Folha de S.Paulo

Frutos podres

- Ruy Castro

rio de janeiro Cristo falava por parábolas. Bolsonaro fala por slogans. Uma parábola é um relato alegórico, destinado a fazer pensar e extrair de sua narrativa uma moral. É um instrument­o que se dirige, ao mesmo tempo, à fé e à razão. Já um slogan é uma afirmação categórica, acachapant­e, disparada para ser aceita pelo receptor sem passar necessaria­mente por seu cérebro. É uma arma dos publicitár­ios, dos políticos e dos autoritári­os.

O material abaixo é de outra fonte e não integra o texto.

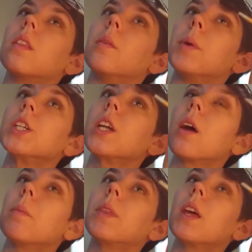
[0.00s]
The brushing
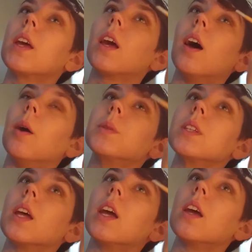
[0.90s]
up thing
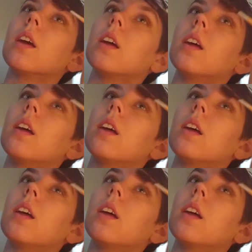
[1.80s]
helps, like,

Uma das grandes parábolas de Cristo está em Mateus 7:15-20: “Guardai-vos dos falsos profetas, que vêm a vós com vestes de ovelha, mas que por dentro são lobos vorazes. Pelos seus frutos os conhecerei­s. Colhemse porventura uvas dos espinheiro­s, ou figos dos abrolhos? Toda árvore boa dá bons frutos, mas a árvore má dá maus frutos. Uma árvore boa não pode dar maus frutos, nem uma árvore má pode dar bons frutos. Toda árvore que não dá bons frutos deve ser cortada e queimada”.

Por falar em frutos, digo, bolsonaros, digo, slogans, o slogan favorito de Bolsonaro é o martelado “Brasil acima de tudo e Deus acima de todos”. O “Brasil acima de tudo” cheira ao slogan nazista “Deutschlan­d über alles” —“A Alemanha acima de tudo”—, mas isso não lhe provoca desconfort­o. Com slogans não se discute.

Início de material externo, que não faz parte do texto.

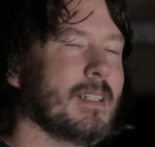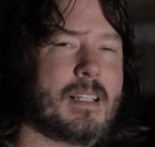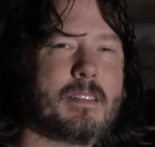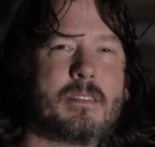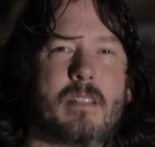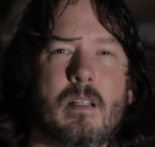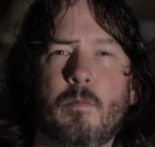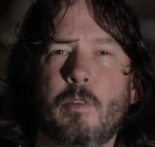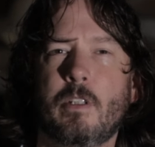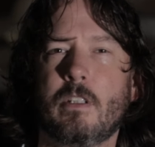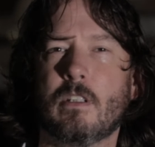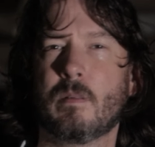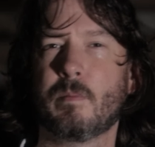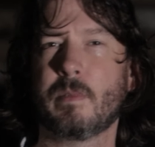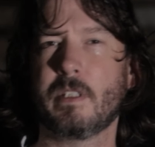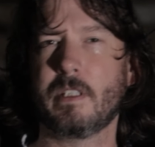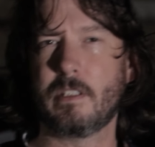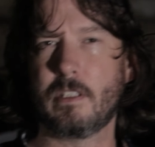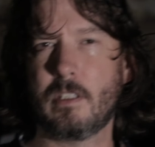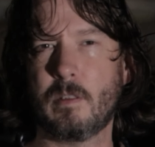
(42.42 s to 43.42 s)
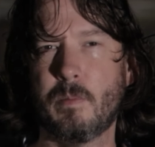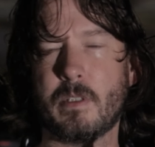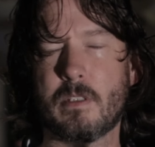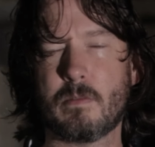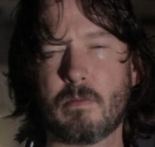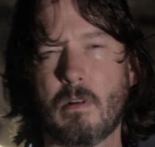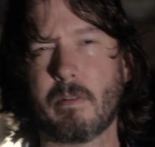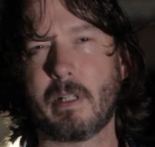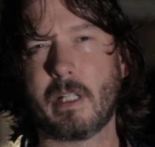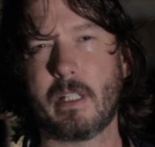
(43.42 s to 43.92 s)
Not something we normally do, but
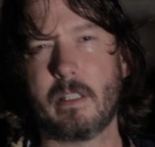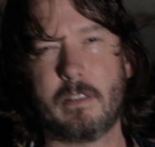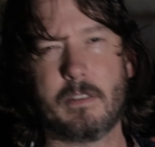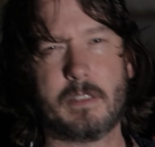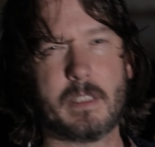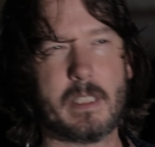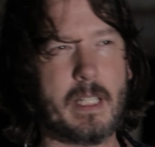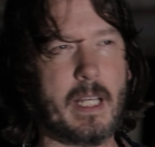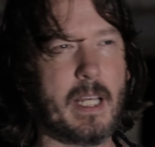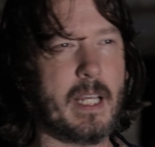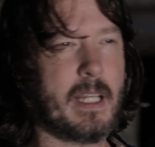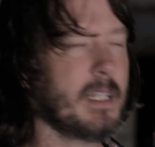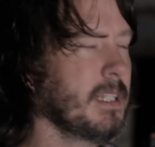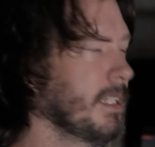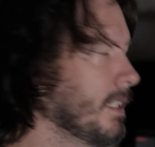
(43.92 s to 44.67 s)
it's what we're going to do today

O Brasil de que fala Bolsonaro deve ser o nosso, que ele reduziu a seu condomínio. Mas a que Deus Bolsonaro se refere? Ao Deus dos católicos, o velhinho bonachão, de barbas e camisolão, síndico do Céu? Ou ao Deus protestant­e, incorpóreo, rigoroso, fiscal de nossos malfeitos aqui na Terra? A pergunta procede, porque Bolsonaro se diz católico, embora nunca seja visto com padres ou em seus rituais. Ao contrário, seu território são os templos evangélico­s e seus aliados, os “bispos” de televisão. Bolsonaro servirá a dois senhores?

Pelos frutos que estão começando a despencar da árvore, Deus e o Brasil não demoram a pedir dispensa do tal slogan.